Die US-Lebensmittelbehörde FDA hat dem mit Hilfe synthetischer Biologie (Synbio) hergestellten Süßstoff EverSweet des Agrarkonzerns Cargill eine Unbedenklichkeitsbescheinigung (GRAS) ausgestellt. Zusatzstoffe mit GRAS-Einstufung (generally recognized as safe) dürfen ohne Auflagen und Mengenbegrenzung eingesetzt werden.

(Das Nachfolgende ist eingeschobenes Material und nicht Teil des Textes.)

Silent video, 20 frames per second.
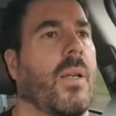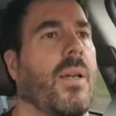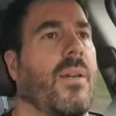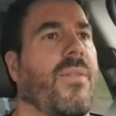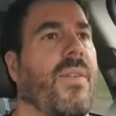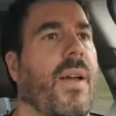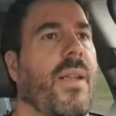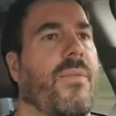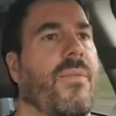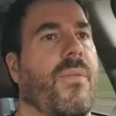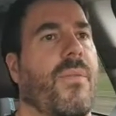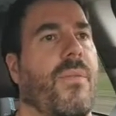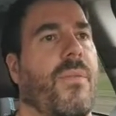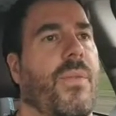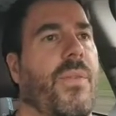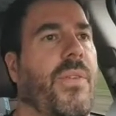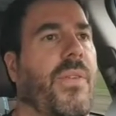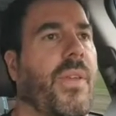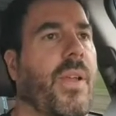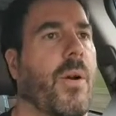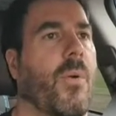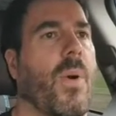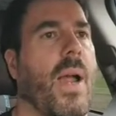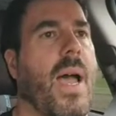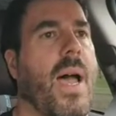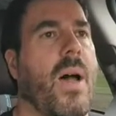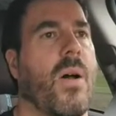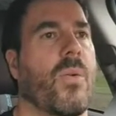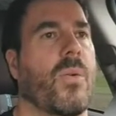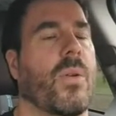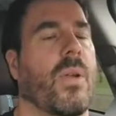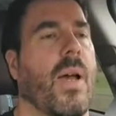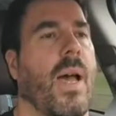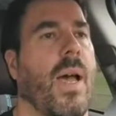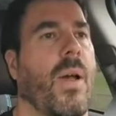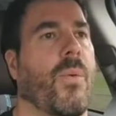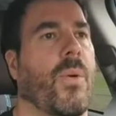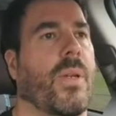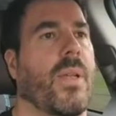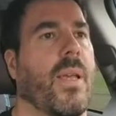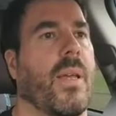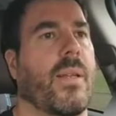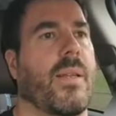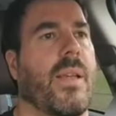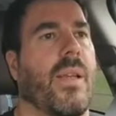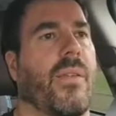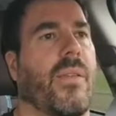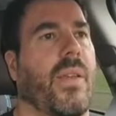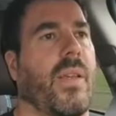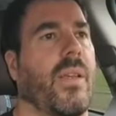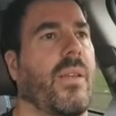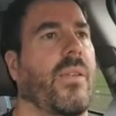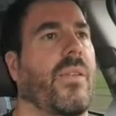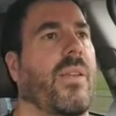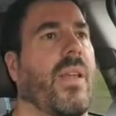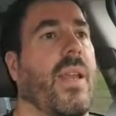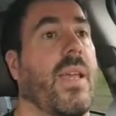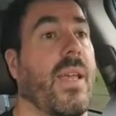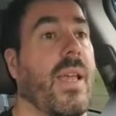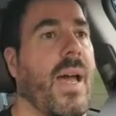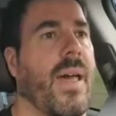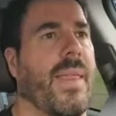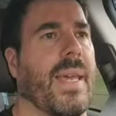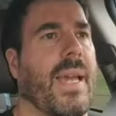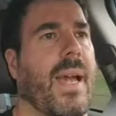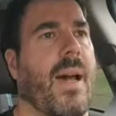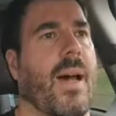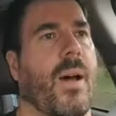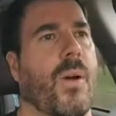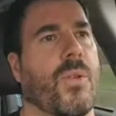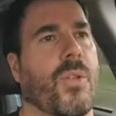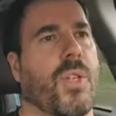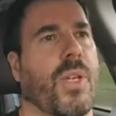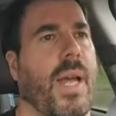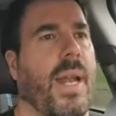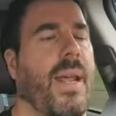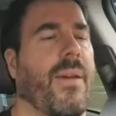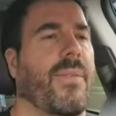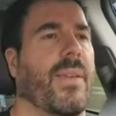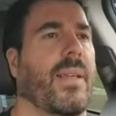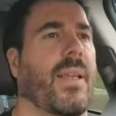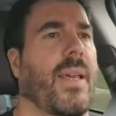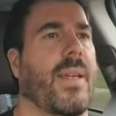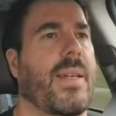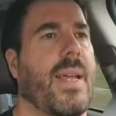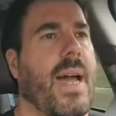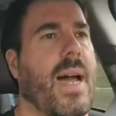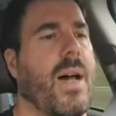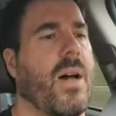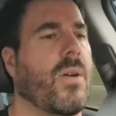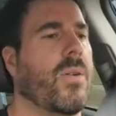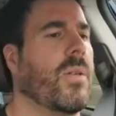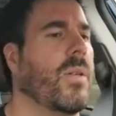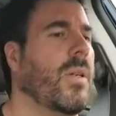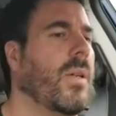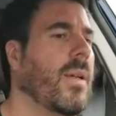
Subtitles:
If I sit around, I would get dizzy sitting on the couch. I'd have to lay down.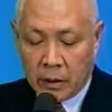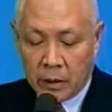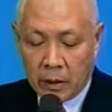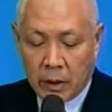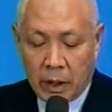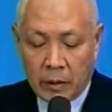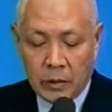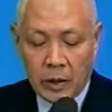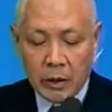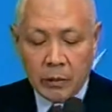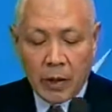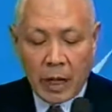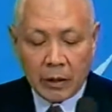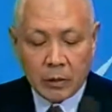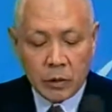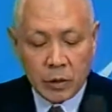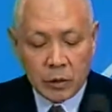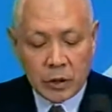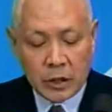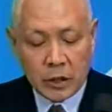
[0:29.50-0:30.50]
Coming
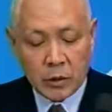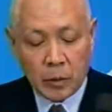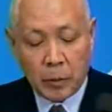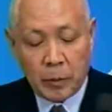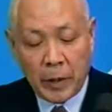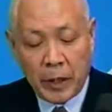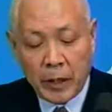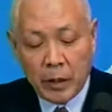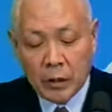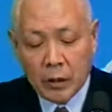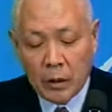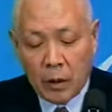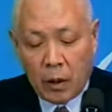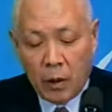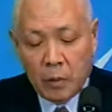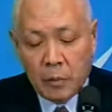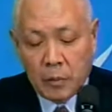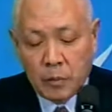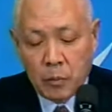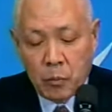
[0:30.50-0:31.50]
back to the topic
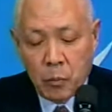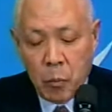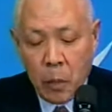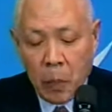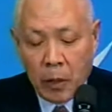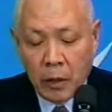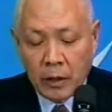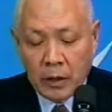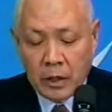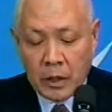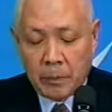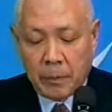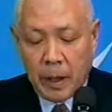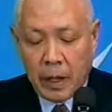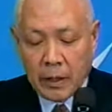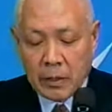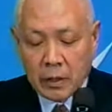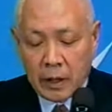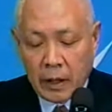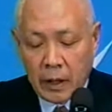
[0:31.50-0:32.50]
of
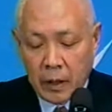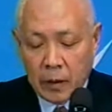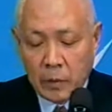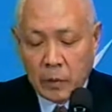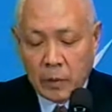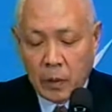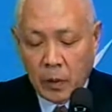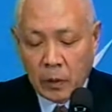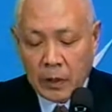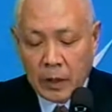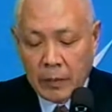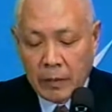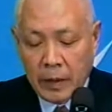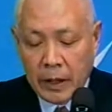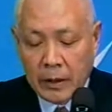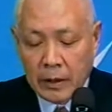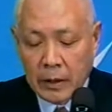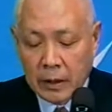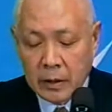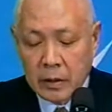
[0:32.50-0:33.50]
Japan's help for
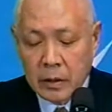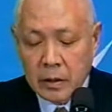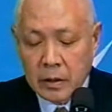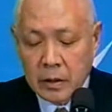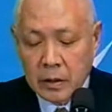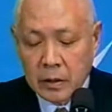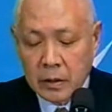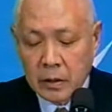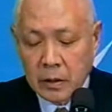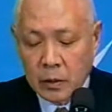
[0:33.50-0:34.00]
Tibetans,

Cargill bezeichnet EverSweet als „Süßstoff der nächsten Generation“. Er besteht aus den Steviolglykosiden Reb M und Reb D. Die beiden Süßstoffe kommen in Stevia-Blättern nur in Spuren vor, schmecken besonders süß und das ohne den lakritzigen Nebengeschmack des Steviolglykosids Reb A, das mengenmäßig der wichtigste Süßstoff in Steviablättern ist.
Cargill lässt die in der Natur nur in geringsten Mengen vorkommenden Steviolglykoside Reb M und Reb D von gentechnisch manipulierten Hefen herstellen. Diese stammen von dem Unternehmen Evolva und enthalten synthetisch hergestellte DNA. Mit deren Hilfe produziert die Hefe Enzyme, die Reb A in die beiden anderen Rebaudioside umwandeln. Evolva hat sich das Verfahren auch in Europa patentieren lassen. Das Unternehmen gilt als eines der wichtigsten bei der Anwendung von Verfahren, mit denen Erbgut im Labor neu geschrieben und dann synthetisch hergestellt wird (Genome Editing). So können Evolva-Hefen auch den Geschmacksstoff Vanillin herstellen, ein Saffran-Aroma oder den sekundären Pflanzenstoff Resveratrol.

Der Nachrichtendienst GMWatch erinnerte in diesem Zusammenhang an den Zusatzstoff L-Tryptophan, der in den 80er-Jahren als eine der ersten mit Hilfe gentechnisch manipulierter Mikroorganismen hergestellten Substanzen aus den Markt kam. Ein kleiner Teil der Produktion war mit einem neuartigen Toxin verunreinigt. 37 Menschen starben, über 1500 trugen bleibende Schäden davon, schreibt GMWatch. Dennoch würde dieser Stoff nach den heutigen Maßstäben des US-Rechts eine GRAS-Bescheinigung erhalten.